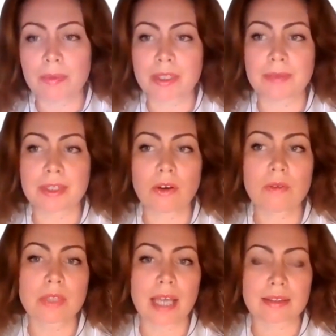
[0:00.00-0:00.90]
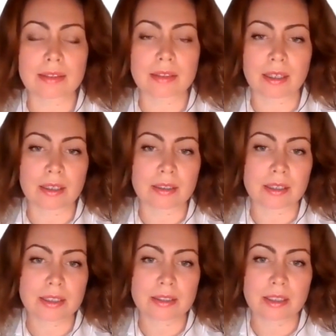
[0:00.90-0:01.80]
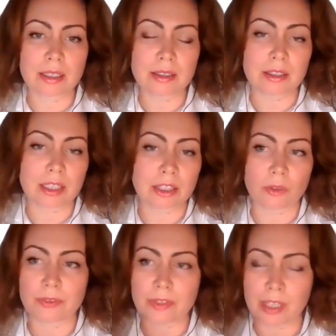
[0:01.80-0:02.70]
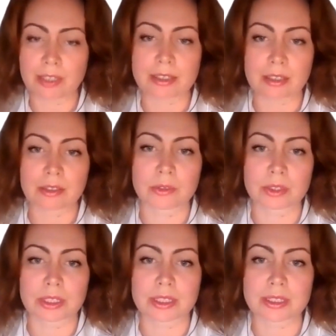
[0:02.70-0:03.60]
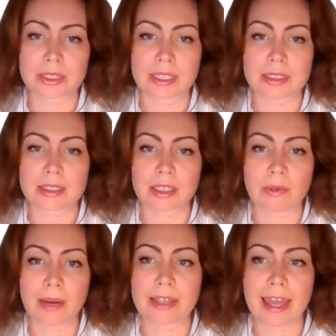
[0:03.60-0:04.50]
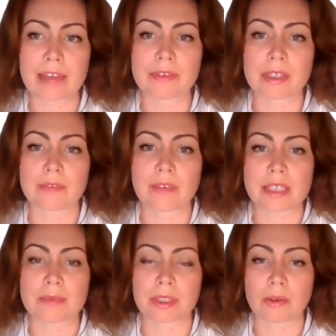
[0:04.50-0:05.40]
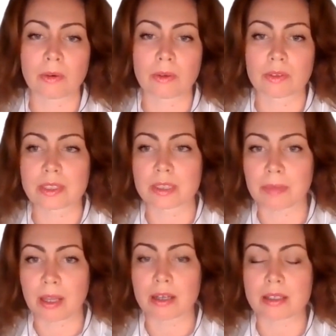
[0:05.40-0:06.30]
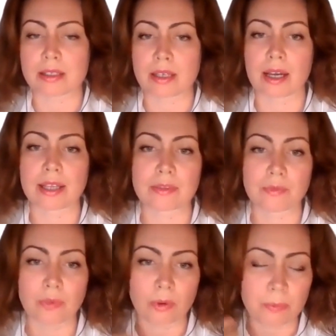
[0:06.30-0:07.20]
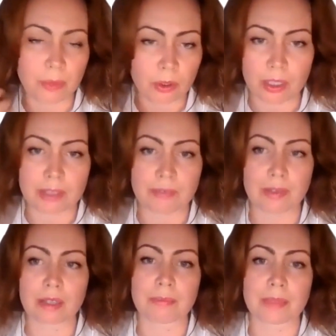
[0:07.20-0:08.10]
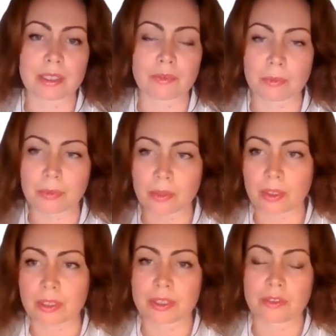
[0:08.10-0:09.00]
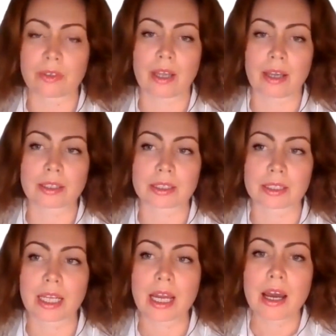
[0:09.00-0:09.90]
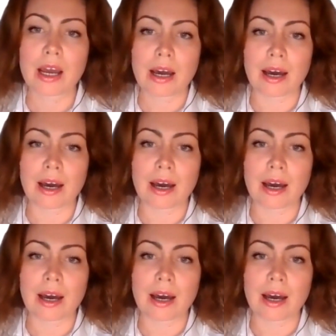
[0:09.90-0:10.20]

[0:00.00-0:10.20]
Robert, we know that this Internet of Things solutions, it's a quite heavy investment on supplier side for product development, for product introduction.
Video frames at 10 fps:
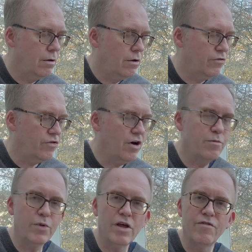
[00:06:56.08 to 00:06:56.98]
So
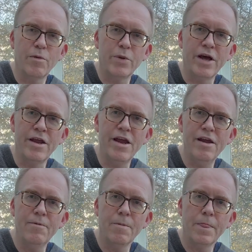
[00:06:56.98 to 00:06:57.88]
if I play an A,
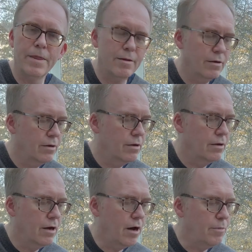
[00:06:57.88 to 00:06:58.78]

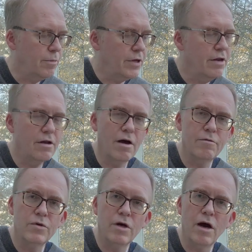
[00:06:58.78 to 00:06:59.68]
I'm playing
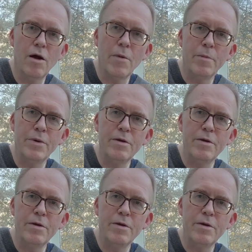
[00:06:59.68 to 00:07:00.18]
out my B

○ ○ ○ ○

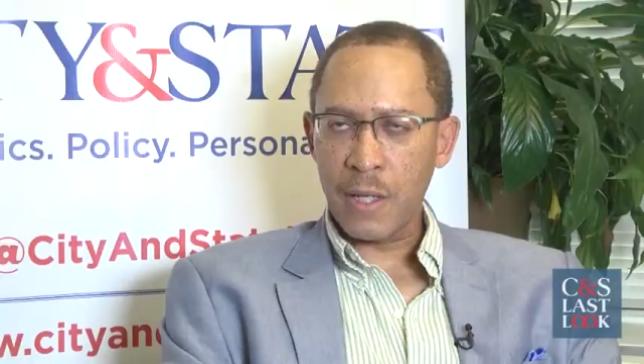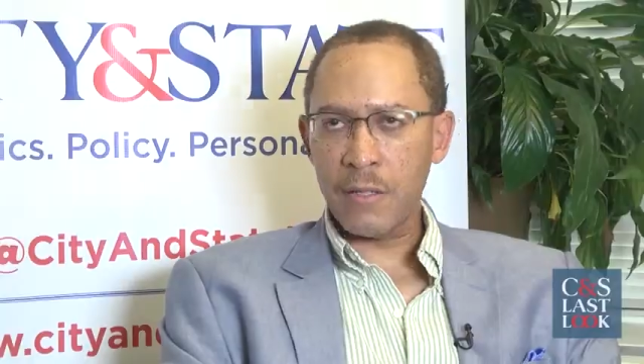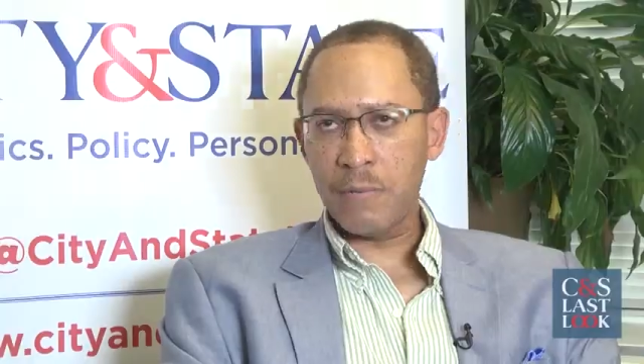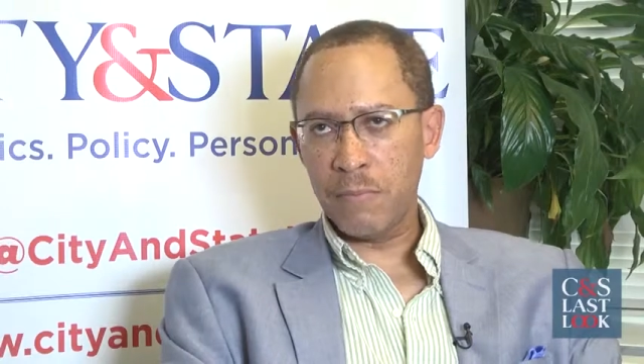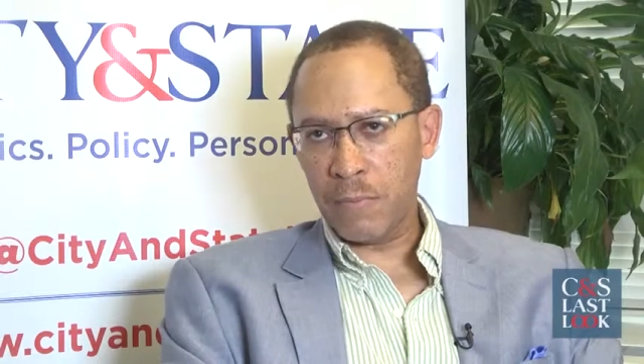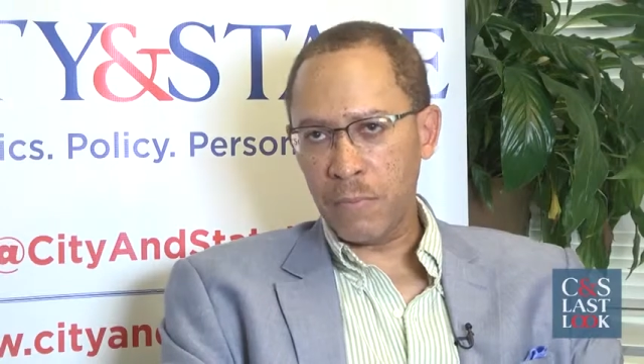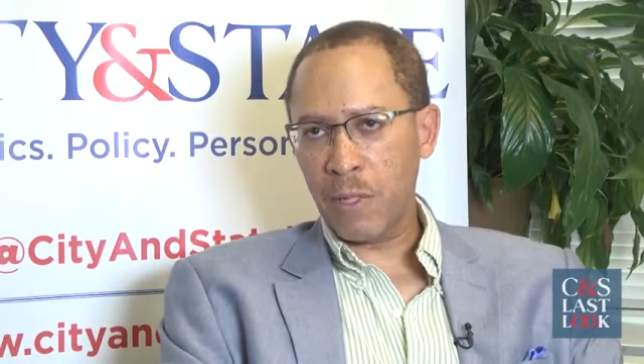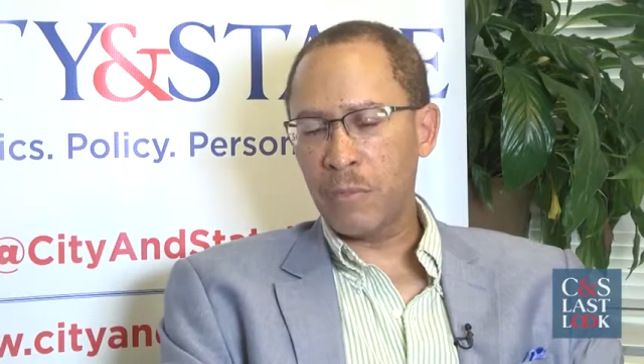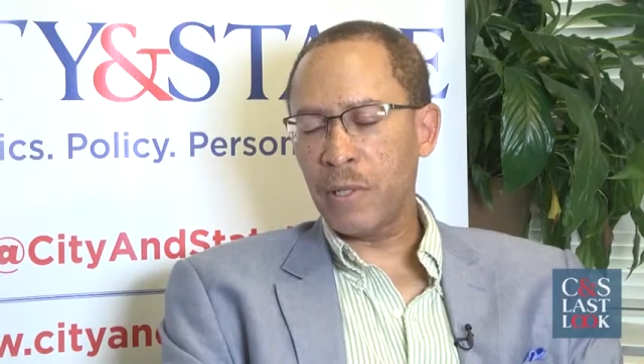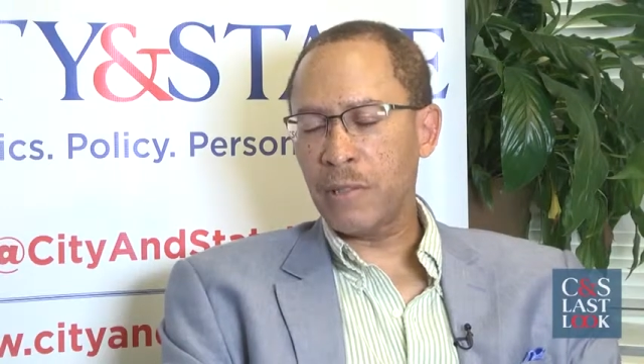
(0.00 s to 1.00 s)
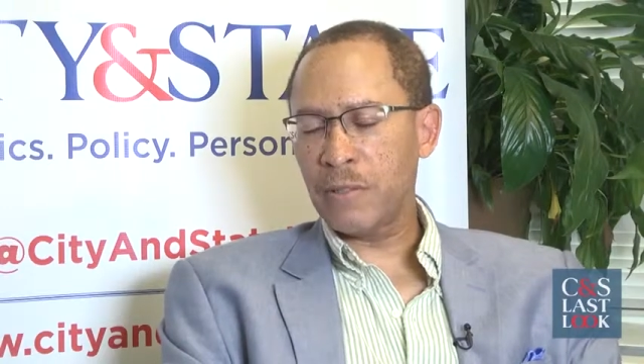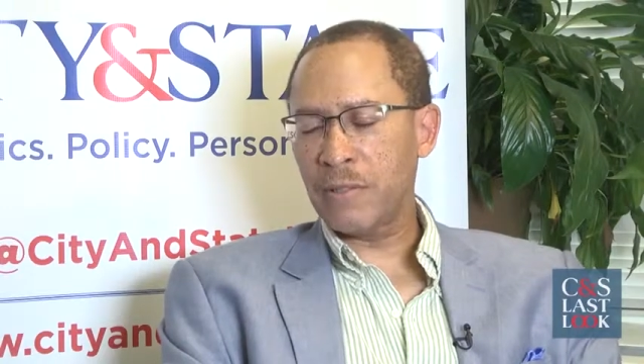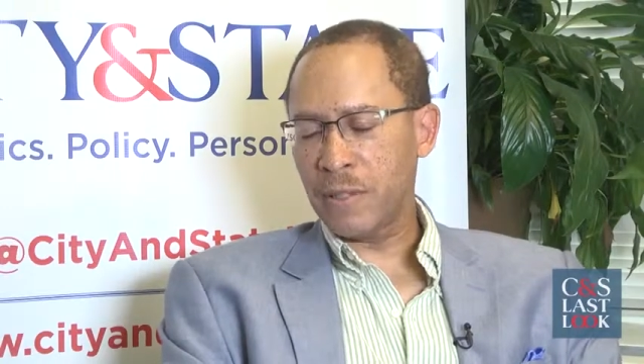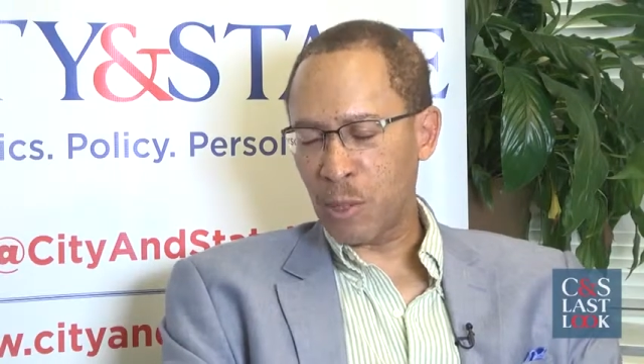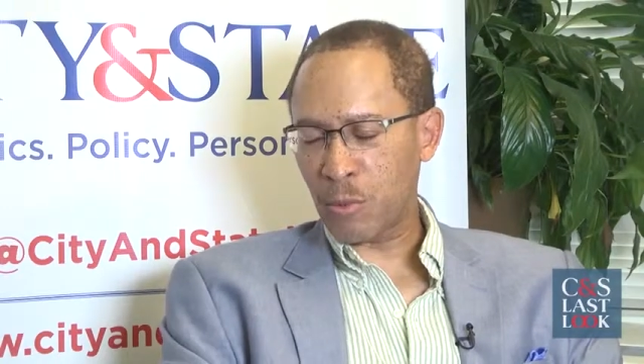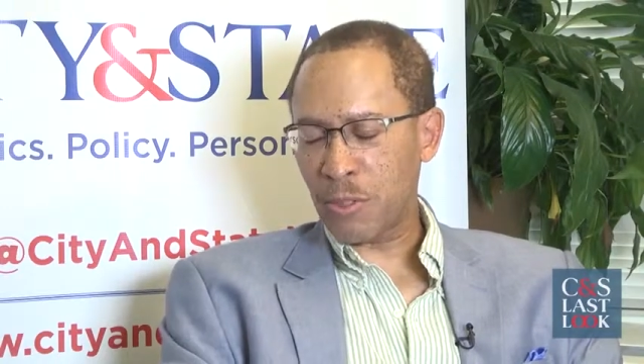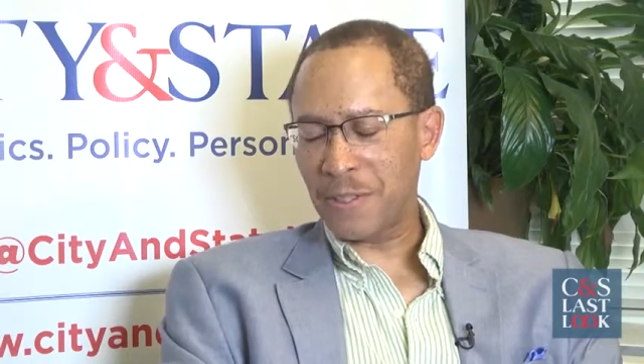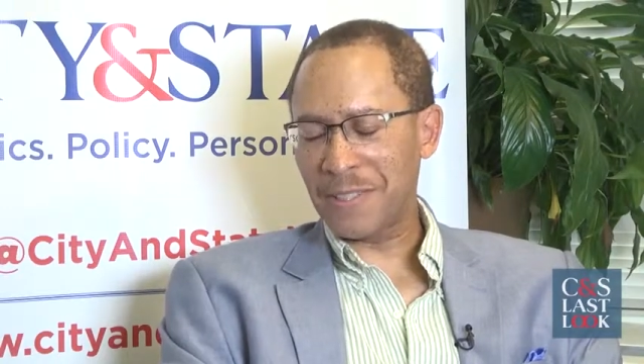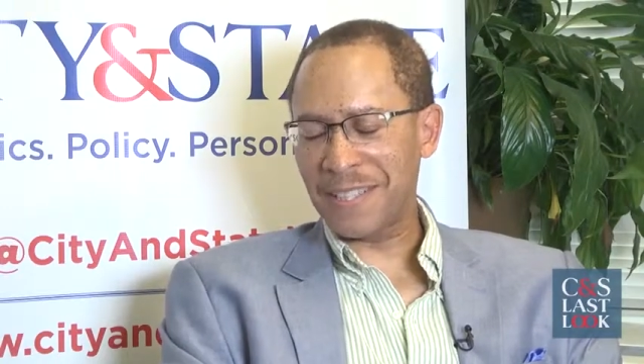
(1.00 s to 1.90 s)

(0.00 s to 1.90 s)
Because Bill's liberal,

○ ○ ○ ○

**REQUIRED WORK**:
Up in the listing, locate the line with "[0:02.70-0:03.60]"; print it and every line after it down to the line with "[0:09.90-0:10.20]", which is included too. Skip the pictures.

**RESULT**:
[0:02.70-0:03.60]
[0:03.60-0:04.50]
[0:04.50-0:05.40]
[0:05.40-0:06.30]
[0:06.30-0:07.20]
[0:07.20-0:08.10]
[0:08.10-0:09.00]
[0:09.00-0:09.90]
[0:09.90-0:10.20]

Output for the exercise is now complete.